=== What to produce ===
Nothing but the line holding "[00:00:00.00 to 00:00:01.00]" and the lines after it, through the end of the records, should be set down, each exactly as it is.
*** Provided entries Section Begins ***
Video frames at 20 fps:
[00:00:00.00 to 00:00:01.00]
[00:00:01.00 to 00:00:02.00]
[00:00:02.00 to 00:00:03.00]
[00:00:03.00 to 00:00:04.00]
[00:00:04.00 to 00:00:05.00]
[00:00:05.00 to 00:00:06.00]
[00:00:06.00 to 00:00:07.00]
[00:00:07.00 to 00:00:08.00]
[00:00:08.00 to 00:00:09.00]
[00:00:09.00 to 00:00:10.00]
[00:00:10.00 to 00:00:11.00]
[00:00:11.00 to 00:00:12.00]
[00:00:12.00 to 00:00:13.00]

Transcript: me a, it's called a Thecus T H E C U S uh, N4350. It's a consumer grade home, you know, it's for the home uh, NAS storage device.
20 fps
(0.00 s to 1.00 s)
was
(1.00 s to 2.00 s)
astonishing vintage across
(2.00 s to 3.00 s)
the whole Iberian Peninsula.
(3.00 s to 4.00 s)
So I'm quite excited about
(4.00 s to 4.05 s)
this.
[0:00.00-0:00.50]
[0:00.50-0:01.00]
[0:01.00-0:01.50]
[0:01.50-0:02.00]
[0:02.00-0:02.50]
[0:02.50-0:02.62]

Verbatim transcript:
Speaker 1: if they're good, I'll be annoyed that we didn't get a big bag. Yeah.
*** Provided entries Section Ends ***
=== Exercise response ===
[00:00:00.00 to 00:00:01.00]
[00:00:01.00 to 00:00:02.00]
[00:00:02.00 to 00:00:03.00]
[00:00:03.00 to 00:00:04.00]
[00:00:04.00 to 00:00:05.00]
[00:00:05.00 to 00:00:06.00]
[00:00:06.00 to 00:00:07.00]
[00:00:07.00 to 00:00:08.00]
[00:00:08.00 to 00:00:09.00]
[00:00:09.00 to 00:00:10.00]
[00:00:10.00 to 00:00:11.00]
[00:00:11.00 to 00:00:12.00]
[00:00:12.00 to 00:00:13.00]

Transcript: me a, it's called a Thecus T H E C U S uh, N4350. It's a consumer grade home, you know, it's for the home uh, NAS storage device.
20 fps
(0.00 s to 1.00 s)
was
(1.00 s to 2.00 s)
astonishing vintage across
(2.00 s to 3.00 s)
the whole Iberian Peninsula.
(3.00 s to 4.00 s)
So I'm quite excited about
(4.00 s to 4.05 s)
this.
[0:00.00-0:00.50]
[0:00.50-0:01.00]
[0:01.00-0:01.50]
[0:01.50-0:02.00]
[0:02.00-0:02.50]
[0:02.50-0:02.62]

Verbatim transcript:
Speaker 1: if they're good, I'll be annoyed that we didn't get a big bag. Yeah.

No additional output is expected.